Ali Guyo, a Marsabit resident, lost at least 100 goats during floods, a few days after the rain began in October.
He estimated he lost at least Sh500,000 in just one day. “There was drought for many years and then all of a sudden it rained and my goats were carried away by the water,” said the Maikona resident during an interview.
“It wasn’t like this in the past. Nowadays, floods are sudden and sometimes when it rains elsewhere, the water carries our livestock to the Chalbi desert,” he said.
Thousands of livestock in Marsabit died at the onset of the long rains in October. Some were carried downstream by flood waters while others died due to hypothermia. According to Mr Roba Adola, the Walda Climate Adaptation project chairman in Marsabit, around 1,600 cattle died immediately after the rains started.
When the rains finally stop and the floods recede, another problem awaits him. His remaining herd of 200 goats may die because of drought. “I do not farm. Goats are my only source of income,” he said.
Guyo is among millions of pastoralists across the country who are at the mercy of the unpredictable extreme weather conditions and to whom drought and rain may mean the same thing — losses.
Despite the changed weather, most Kenyans are dependent on rain-fed agriculture, livestock and pastoralism, making the population more vulnerable to climate shocks and, most of the time, food insecure. “A lot of that water is going to waste because there is no water harvesting,” said Elvis Lumbasio the country director of Wethungerhilfe Kenya during the recent Zero Hunger walk in Nairobi. “If only as a country we can have systems to harvest water that can be used later to irrigate and get food crops, to help fight hunger in Kenya.”
DISAGREED WITH CONTRACTORS
The concerns about poor water storage shine a spotlight on the National Water Harvesting and Storage Authority. The agency was established in 2016 with an aim of launching national public works for water storage and flood control.

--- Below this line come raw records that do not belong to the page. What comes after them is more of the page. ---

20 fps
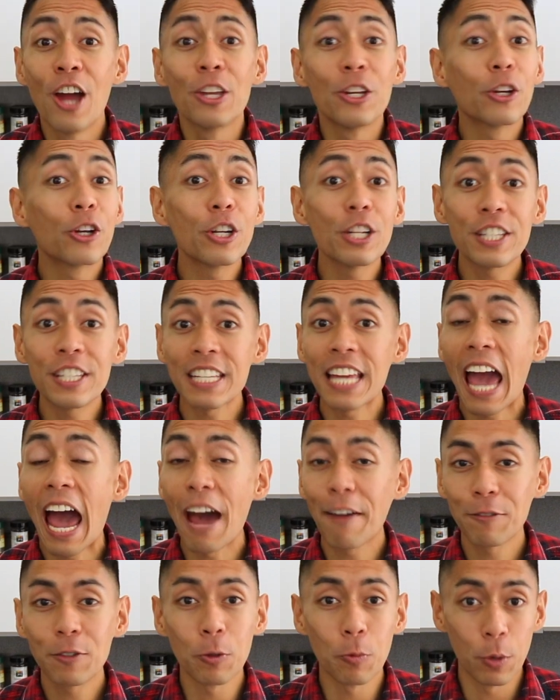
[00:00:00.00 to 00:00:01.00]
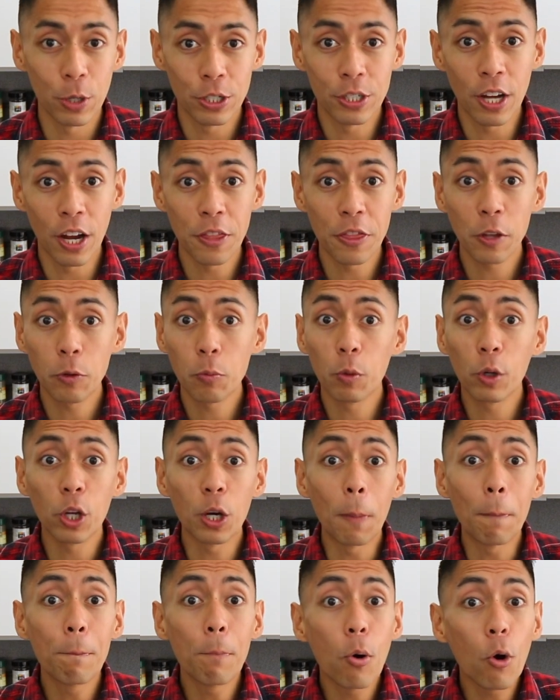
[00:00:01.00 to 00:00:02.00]
You're gonna see after we're done that we're
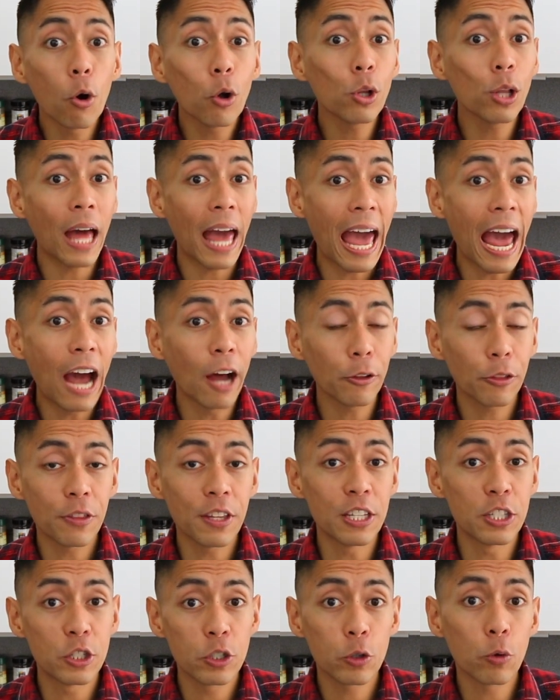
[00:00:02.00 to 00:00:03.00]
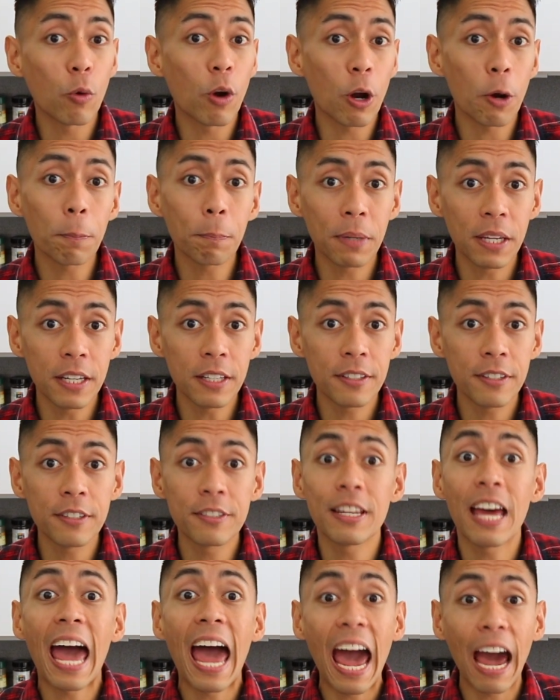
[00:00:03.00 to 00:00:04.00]
gonna pull out these square pieces
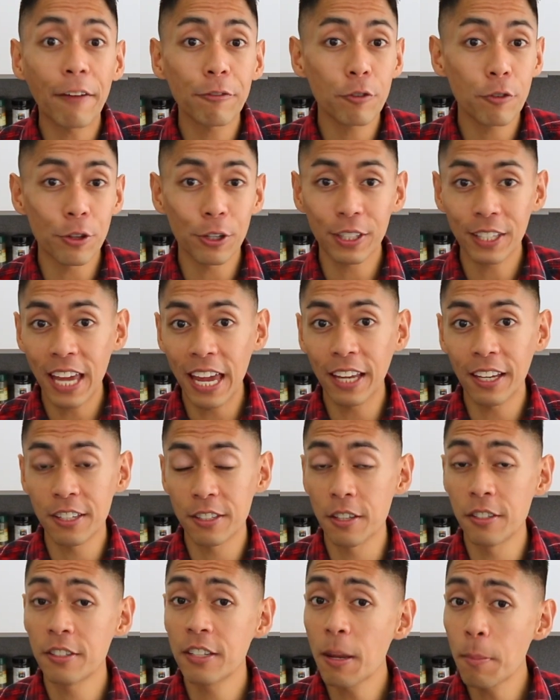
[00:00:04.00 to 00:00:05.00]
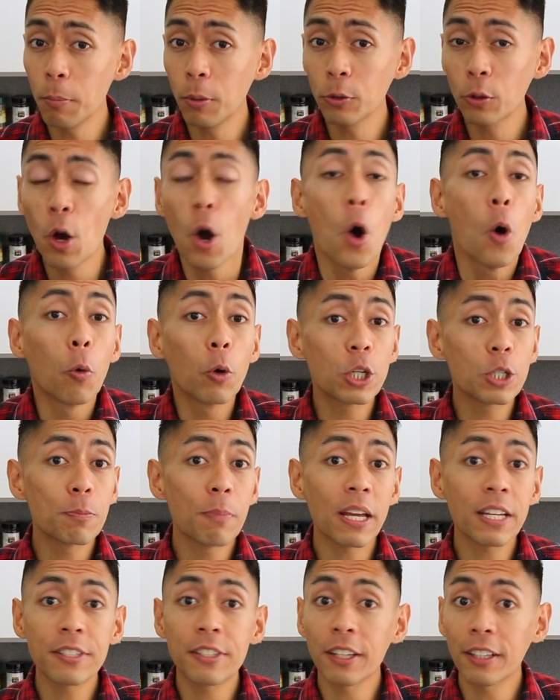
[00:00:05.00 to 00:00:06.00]
after the cake is assembled, which
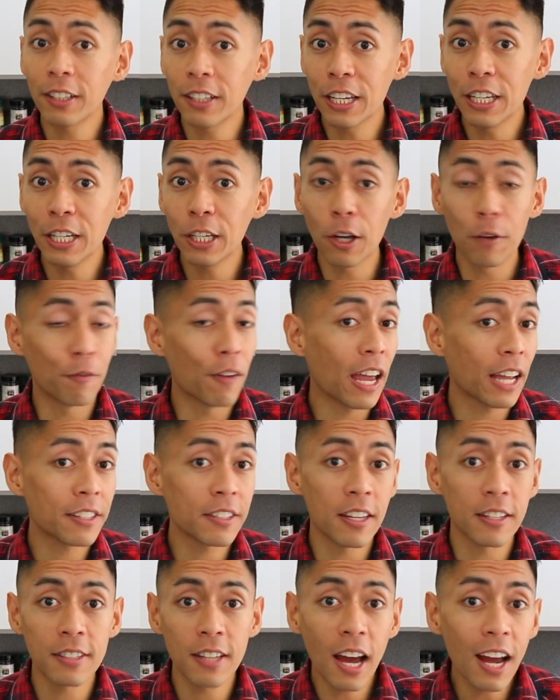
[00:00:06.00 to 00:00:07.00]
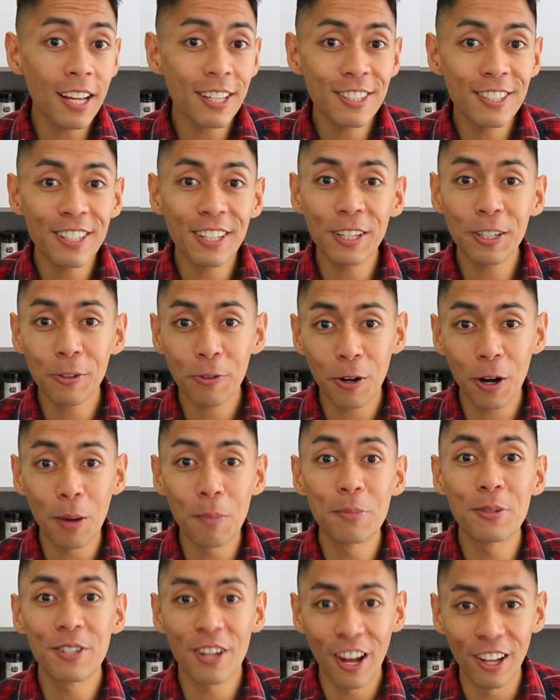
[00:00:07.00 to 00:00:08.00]
makes the cleaning of excess icing and
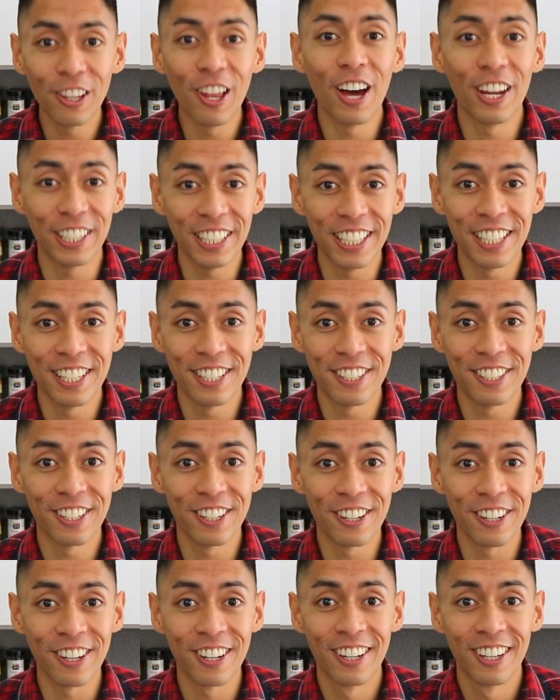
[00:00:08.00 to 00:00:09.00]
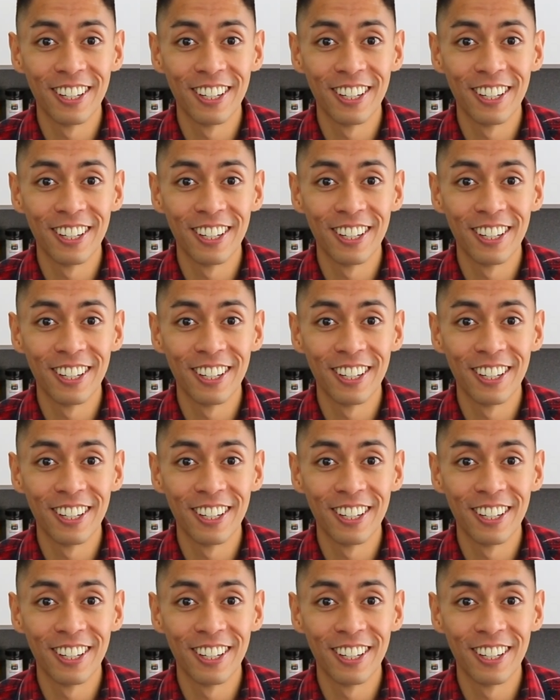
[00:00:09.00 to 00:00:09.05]
crumbs a lot easier.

It is also mandated with undertaking strategic emergency drought mitigation. “Our work is to harvest and store flood waters to be used during the dry season,” said acting chief executive officer Sammy Mburu during an interview with HealthyNation.
Already, the ongoing rain has caused havoc especially in arid and semi-arid areas of Marsabit, Wajir, Mandera and Tana River and people like Guyo are yet to feel the effects of the authority.
The nearest dam to him, believed to be the solution to flooding in the county and maybe help Guyo keep more herds of goats, is yet to be completed. The construction of Badassa dam was stopped at 52 per cent completion because of disagreements with the contractor.
“We are all aware of the dubious cycle of flooding like in the current situation, then prolonged drought season which results in the loss of lives and property in both the occasions,” said Mburu.
He said flooding can permanently be controlled through large dams and check dams. Currently, there are 13 large dams under construction in flood prone areas.
Mburu denied claims the works at Muruny (Siyoi) Dam in West Pokot stopped in April over delayed payments. Also under construction is the Umaa Dam in Kitui, which is 50 per cent complete and which recently received Sh500 million to jump-start construction, Bosto Dam in Bomet (design is ready) and Soin-Koru at the border of Kericho and Kisumu.
He said the agency is overseeing construction of small dams and water pans in at least 28 counties, which will not only help to control flooding, but will also be used by Kenyans for domestic and agricultural purposes.
In the 2018/19 financial year, the agency received Sh1.5 billion while in 2019/20, it received Sh3.5 billion which Mburu said was not enough. “We are experiencing budgetary constraints and we may not address all the projects at once. Everybody needs to do their bit, people need to construct ponds and harvest water from roof catchments,” he said.